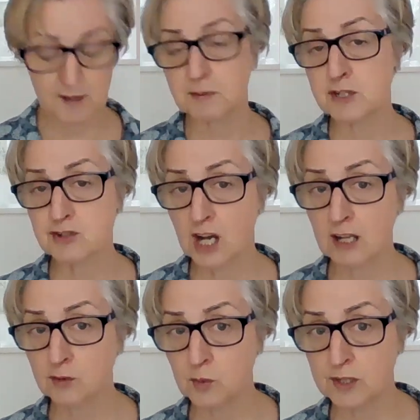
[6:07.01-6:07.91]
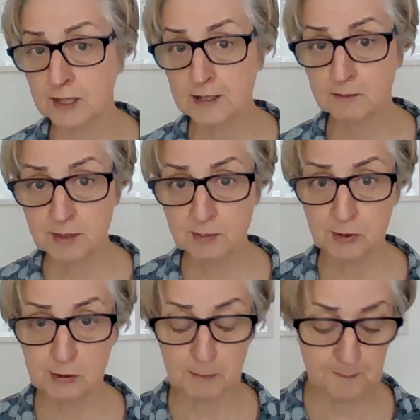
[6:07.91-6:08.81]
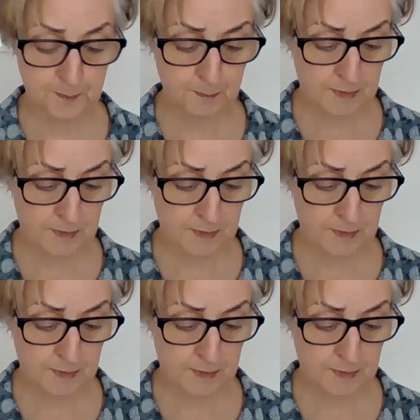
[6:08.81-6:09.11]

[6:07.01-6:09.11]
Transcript: They've been trialed with people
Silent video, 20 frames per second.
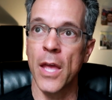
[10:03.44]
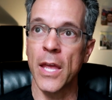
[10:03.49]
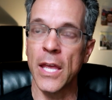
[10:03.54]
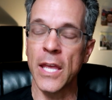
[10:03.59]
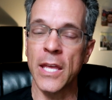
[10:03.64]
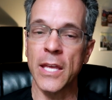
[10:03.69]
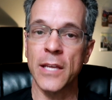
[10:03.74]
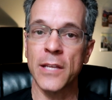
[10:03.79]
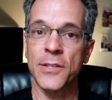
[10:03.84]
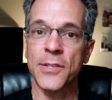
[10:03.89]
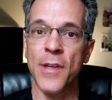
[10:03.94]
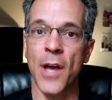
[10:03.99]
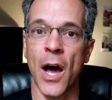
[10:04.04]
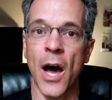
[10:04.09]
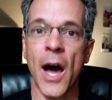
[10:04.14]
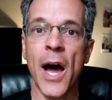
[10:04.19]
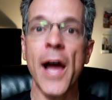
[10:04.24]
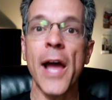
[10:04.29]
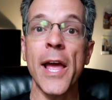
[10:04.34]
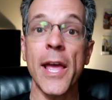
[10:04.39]
is
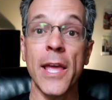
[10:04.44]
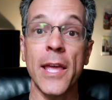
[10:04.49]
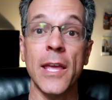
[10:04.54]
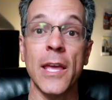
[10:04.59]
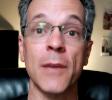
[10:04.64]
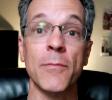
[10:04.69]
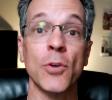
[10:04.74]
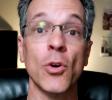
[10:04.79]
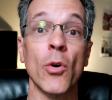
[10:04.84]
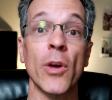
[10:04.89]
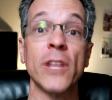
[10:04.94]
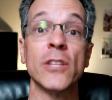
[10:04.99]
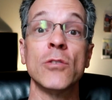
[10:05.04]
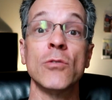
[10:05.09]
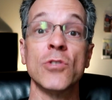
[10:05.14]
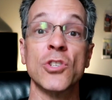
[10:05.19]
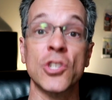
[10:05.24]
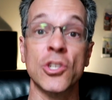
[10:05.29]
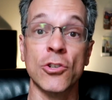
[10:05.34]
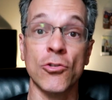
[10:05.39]
I am going
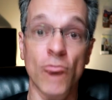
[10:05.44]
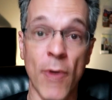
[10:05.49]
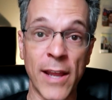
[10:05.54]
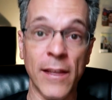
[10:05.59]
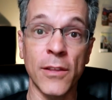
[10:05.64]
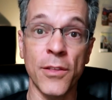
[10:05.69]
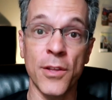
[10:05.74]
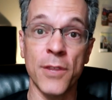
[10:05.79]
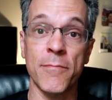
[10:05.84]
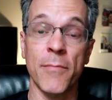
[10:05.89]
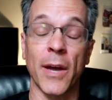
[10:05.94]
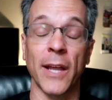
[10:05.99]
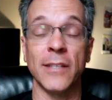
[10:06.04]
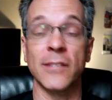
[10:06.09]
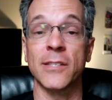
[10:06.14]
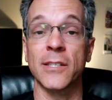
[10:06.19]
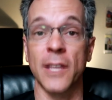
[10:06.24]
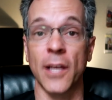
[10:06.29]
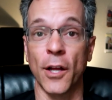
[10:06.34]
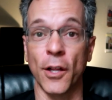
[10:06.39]
to strengthen
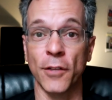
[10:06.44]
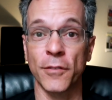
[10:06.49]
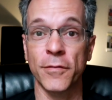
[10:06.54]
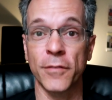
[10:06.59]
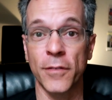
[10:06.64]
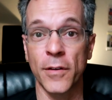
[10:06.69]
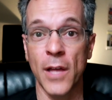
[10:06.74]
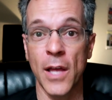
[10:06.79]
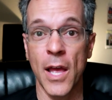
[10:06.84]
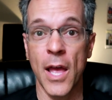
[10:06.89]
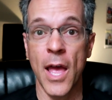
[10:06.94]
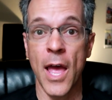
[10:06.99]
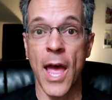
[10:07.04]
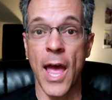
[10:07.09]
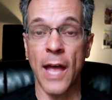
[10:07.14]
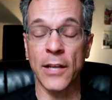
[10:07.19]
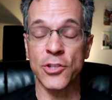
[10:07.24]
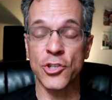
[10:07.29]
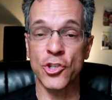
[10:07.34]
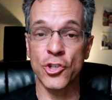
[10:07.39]
myself
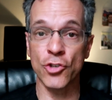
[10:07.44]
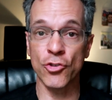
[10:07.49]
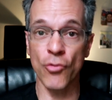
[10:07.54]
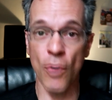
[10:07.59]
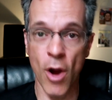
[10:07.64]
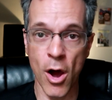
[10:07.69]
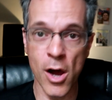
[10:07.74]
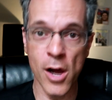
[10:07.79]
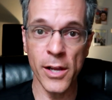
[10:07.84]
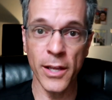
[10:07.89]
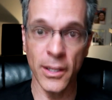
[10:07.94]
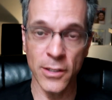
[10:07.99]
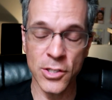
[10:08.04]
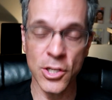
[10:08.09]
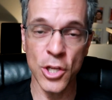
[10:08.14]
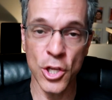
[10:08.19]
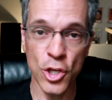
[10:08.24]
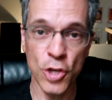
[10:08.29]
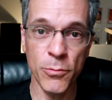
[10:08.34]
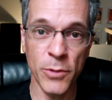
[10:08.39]
as strong as
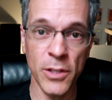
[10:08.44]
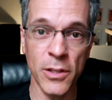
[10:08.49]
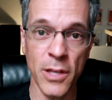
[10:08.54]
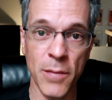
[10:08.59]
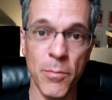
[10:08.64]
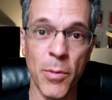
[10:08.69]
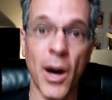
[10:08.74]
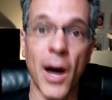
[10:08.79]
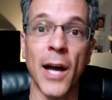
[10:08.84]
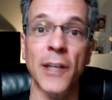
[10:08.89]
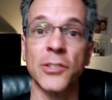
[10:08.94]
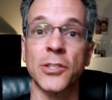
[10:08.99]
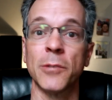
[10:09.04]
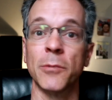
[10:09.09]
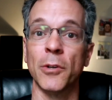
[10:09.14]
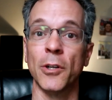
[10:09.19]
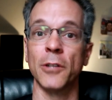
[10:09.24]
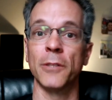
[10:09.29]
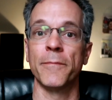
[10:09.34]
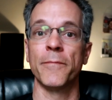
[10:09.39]
humanly
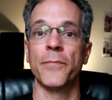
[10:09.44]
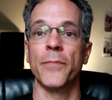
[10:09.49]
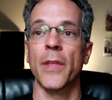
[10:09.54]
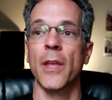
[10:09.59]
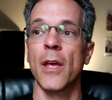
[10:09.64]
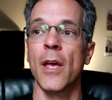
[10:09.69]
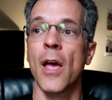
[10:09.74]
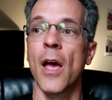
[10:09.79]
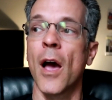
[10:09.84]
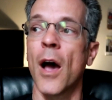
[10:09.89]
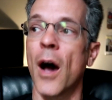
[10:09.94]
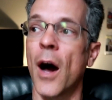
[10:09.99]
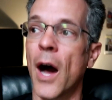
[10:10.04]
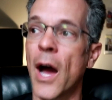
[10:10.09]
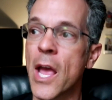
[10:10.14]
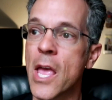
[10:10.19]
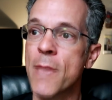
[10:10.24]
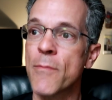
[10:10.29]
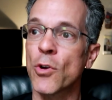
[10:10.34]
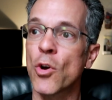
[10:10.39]
possible.
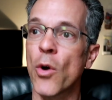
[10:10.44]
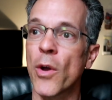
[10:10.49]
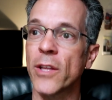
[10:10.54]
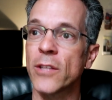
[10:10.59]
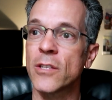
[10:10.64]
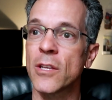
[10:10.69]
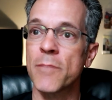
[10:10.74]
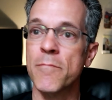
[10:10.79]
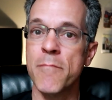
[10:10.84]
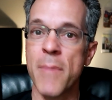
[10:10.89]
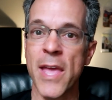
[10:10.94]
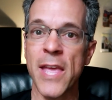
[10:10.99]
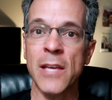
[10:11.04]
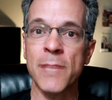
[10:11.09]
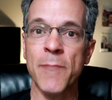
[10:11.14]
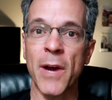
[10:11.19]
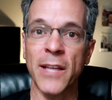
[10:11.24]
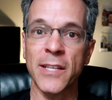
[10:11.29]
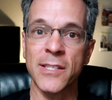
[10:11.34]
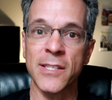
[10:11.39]
I am going to make
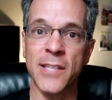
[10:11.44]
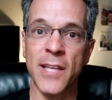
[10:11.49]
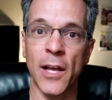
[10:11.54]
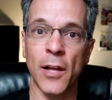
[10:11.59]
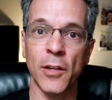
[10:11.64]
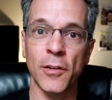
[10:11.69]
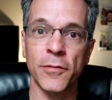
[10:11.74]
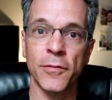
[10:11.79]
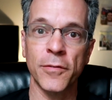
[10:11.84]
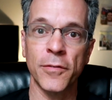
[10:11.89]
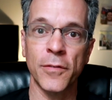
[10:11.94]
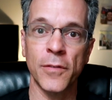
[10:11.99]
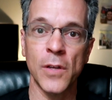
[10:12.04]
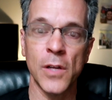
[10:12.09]
myself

______

=== YOUR INSTRUCTIONS ===
Write out the whole listing verbatim, images excluded.

=== RESPONSE AREA ===
[6:07.01-6:07.91]
[6:07.91-6:08.81]
[6:08.81-6:09.11]

[6:07.01-6:09.11]
Transcript: They've been trialed with people
Silent video, 20 frames per second.
[10:03.44]
[10:03.49]
[10:03.54]
[10:03.59]
[10:03.64]
[10:03.69]
[10:03.74]
[10:03.79]
[10:03.84]
[10:03.89]
[10:03.94]
[10:03.99]
[10:04.04]
[10:04.09]
[10:04.14]
[10:04.19]
[10:04.24]
[10:04.29]
[10:04.34]
[10:04.39]
is
[10:04.44]
[10:04.49]
[10:04.54]
[10:04.59]
[10:04.64]
[10:04.69]
[10:04.74]
[10:04.79]
[10:04.84]
[10:04.89]
[10:04.94]
[10:04.99]
[10:05.04]
[10:05.09]
[10:05.14]
[10:05.19]
[10:05.24]
[10:05.29]
[10:05.34]
[10:05.39]
I am going
[10:05.44]
[10:05.49]
[10:05.54]
[10:05.59]
[10:05.64]
[10:05.69]
[10:05.74]
[10:05.79]
[10:05.84]
[10:05.89]
[10:05.94]
[10:05.99]
[10:06.04]
[10:06.09]
[10:06.14]
[10:06.19]
[10:06.24]
[10:06.29]
[10:06.34]
[10:06.39]
to strengthen
[10:06.44]
[10:06.49]
[10:06.54]
[10:06.59]
[10:06.64]
[10:06.69]
[10:06.74]
[10:06.79]
[10:06.84]
[10:06.89]
[10:06.94]
[10:06.99]
[10:07.04]
[10:07.09]
[10:07.14]
[10:07.19]
[10:07.24]
[10:07.29]
[10:07.34]
[10:07.39]
myself
[10:07.44]
[10:07.49]
[10:07.54]
[10:07.59]
[10:07.64]
[10:07.69]
[10:07.74]
[10:07.79]
[10:07.84]
[10:07.89]
[10:07.94]
[10:07.99]
[10:08.04]
[10:08.09]
[10:08.14]
[10:08.19]
[10:08.24]
[10:08.29]
[10:08.34]
[10:08.39]
as strong as
[10:08.44]
[10:08.49]
[10:08.54]
[10:08.59]
[10:08.64]
[10:08.69]
[10:08.74]
[10:08.79]
[10:08.84]
[10:08.89]
[10:08.94]
[10:08.99]
[10:09.04]
[10:09.09]
[10:09.14]
[10:09.19]
[10:09.24]
[10:09.29]
[10:09.34]
[10:09.39]
humanly
[10:09.44]
[10:09.49]
[10:09.54]
[10:09.59]
[10:09.64]
[10:09.69]
[10:09.74]
[10:09.79]
[10:09.84]
[10:09.89]
[10:09.94]
[10:09.99]
[10:10.04]
[10:10.09]
[10:10.14]
[10:10.19]
[10:10.24]
[10:10.29]
[10:10.34]
[10:10.39]
possible.
[10:10.44]
[10:10.49]
[10:10.54]
[10:10.59]
[10:10.64]
[10:10.69]
[10:10.74]
[10:10.79]
[10:10.84]
[10:10.89]
[10:10.94]
[10:10.99]
[10:11.04]
[10:11.09]
[10:11.14]
[10:11.19]
[10:11.24]
[10:11.29]
[10:11.34]
[10:11.39]
I am going to make
[10:11.44]
[10:11.49]
[10:11.54]
[10:11.59]
[10:11.64]
[10:11.69]
[10:11.74]
[10:11.79]
[10:11.84]
[10:11.89]
[10:11.94]
[10:11.99]
[10:12.04]
[10:12.09]
myself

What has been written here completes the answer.